Vielleicht ist die schlimmste Schikane die Willkür, die Ungewissheit, ob auch heute noch möglich ist, was bis gestern geduldet wurde. Vor allem davon erzählen die 100 Minuten dieses Films – am kommenden Freitag wird auch Jafar Panahis halbklandestin gedrehtes, autobiografisches  70-Minuten-Werk „In Film Nist“ hier zu sehen sein. Eine Botschaft in eigener Sache: Der Titel bedeutet so viel wie „Dies ist kein Film“.  Thierry Fremaux hat zugesichert, dann auch über die aktuelle Lage der drangsalierten Filmemacher zu informieren.  

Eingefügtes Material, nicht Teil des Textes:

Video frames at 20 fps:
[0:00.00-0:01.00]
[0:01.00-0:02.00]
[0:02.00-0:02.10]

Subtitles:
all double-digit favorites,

Stürmischer Tag heute. Wer zur Pressekonferenz von „Pirates of the Caribbean – Fremde Gezeiten“ will, zu Johnny Depp, Penelope Cruz, Geoffrey Rush, Regisseur Rob Marshall und Blockbuster-Produzent Jerry Bruckheimer, der muss Rasoulofs Film vor dem bitteren Ende verlassen. Politik und Popcorn, Business und Kunst, die Welten kollidieren heute besonders ungebremst. Nicht dass es sich nicht vertrüge. Jerry Bruckheimer stellt Stunden vor der Weltpremiere des vierten „Fluch der Karibik“-Sequels, Stunden vor dem Megaevent des ersten Cannes-Wochenendes klar, dass alle hier versammelten Stars in beiden Sphären unterwegs sind. Penelope Cruz arbeitet mit Pedro Almodovar zusammen, Johnny Depp hat mit Jim Jarmusch gedreht. Und Geoffrey Rush brillierte gerade erst in „The King’s Speech“ als Sprachlehrer von King George; nun liefert er sich in als einbeiniger Piraten-Admiral Duelle mit Captain Jack Sparrow.

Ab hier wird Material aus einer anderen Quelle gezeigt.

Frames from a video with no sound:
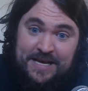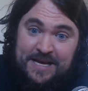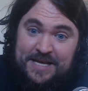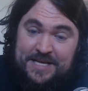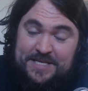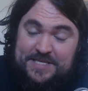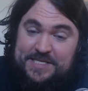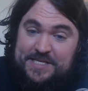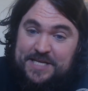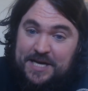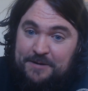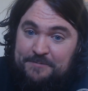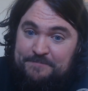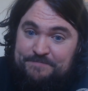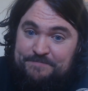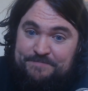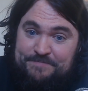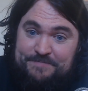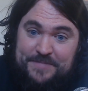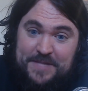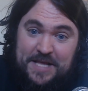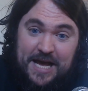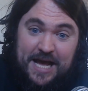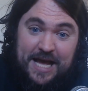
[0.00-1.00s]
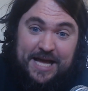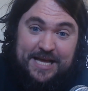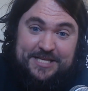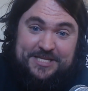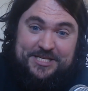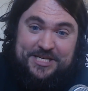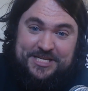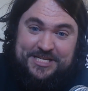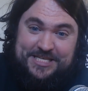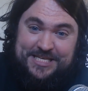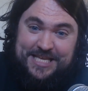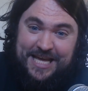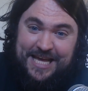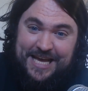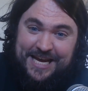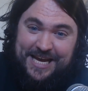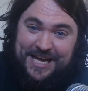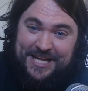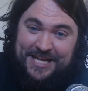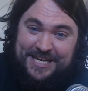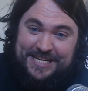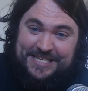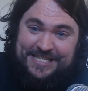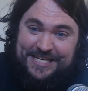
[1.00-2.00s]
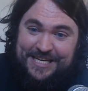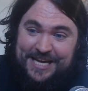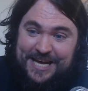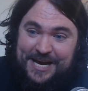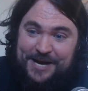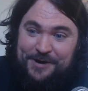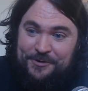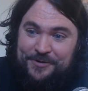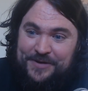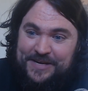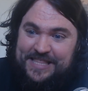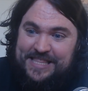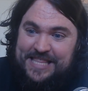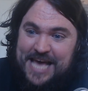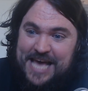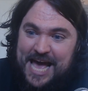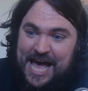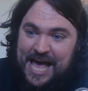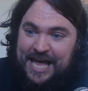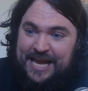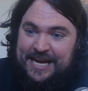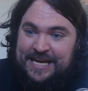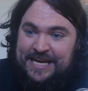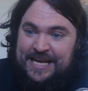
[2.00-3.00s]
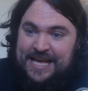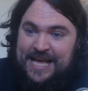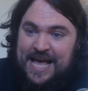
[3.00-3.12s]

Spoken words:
So it's just good to know with that.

Aber in diesem Moment, direkt nach Rasoulofs Film, haben die Piraten aus Teil 4 der „Fluch der Karibik“-Serie keine Chance. Sie sagen belanglose Nettigkeiten über die Jagd nach dem Jungbrunnen in „Fremde Gezeiten“, über die 108 Drehtage und übereinander. Johnny Depp meint, die schöne Penelope Cruz habe die Quelle der Jugend ja offenbar längst gefunden, Penelope Cruz erklärt, dass sie als Spanierin keine Probleme mit dem Älterwerden habe, anders als so viele Leute in L.A. und der US-Filmindustrie. Veränderung ist immer gut, meint sie, so charmant wie banal. Der Spaß, den sie alle beim Dreh angeblich hatten, nach Cannes haben sie nichts davon mitgebracht. Lediglich Geoffrey Rush und Ian McShane, der irische Darsteller des Bösewichts in Folge 4, setzen ein paar kleine Pointen.

Es ist auch der unbändige, infantile Spaß, die gewitzte, meinetwegen sinnlose Unterhaltung, die Fundamentalisten jedweder Art unterbinden wollen. Nach Rasoulofs Film, dessen Protagonistin jede Lebensfreude vergällt wird, schießt einem durch den Kopf, dass die Unterhaltungsindustrie auch deshalb die Pflicht hat, jenes Entertainment zu bieten, das sie verspricht. Auch in Cannes, auch bei einer Pressekonferenz.

Aber vor der Gala-Weltpremiere am Abend läuft erst noch „Michael“ von Markus Schleinzer im großen Palais. Puristisches österreichisches Kino par excellence, eine freie Version der Natascha-Kampusch-Geschichte. Der Versicherungsangestellte Michael hält im Keller einen gekidnappten Jungen fest, den er ordentlich wie ein Vater versorgt und regelmäßig missbraucht. Eine strenge, jede Erklärung, jede Psychologie verweigernde Erzählung, ein quälend offener Schluss, Buhs und Applaus.  Stürmischer Tag heute bei den 64. Filmfestspielen von Cannes.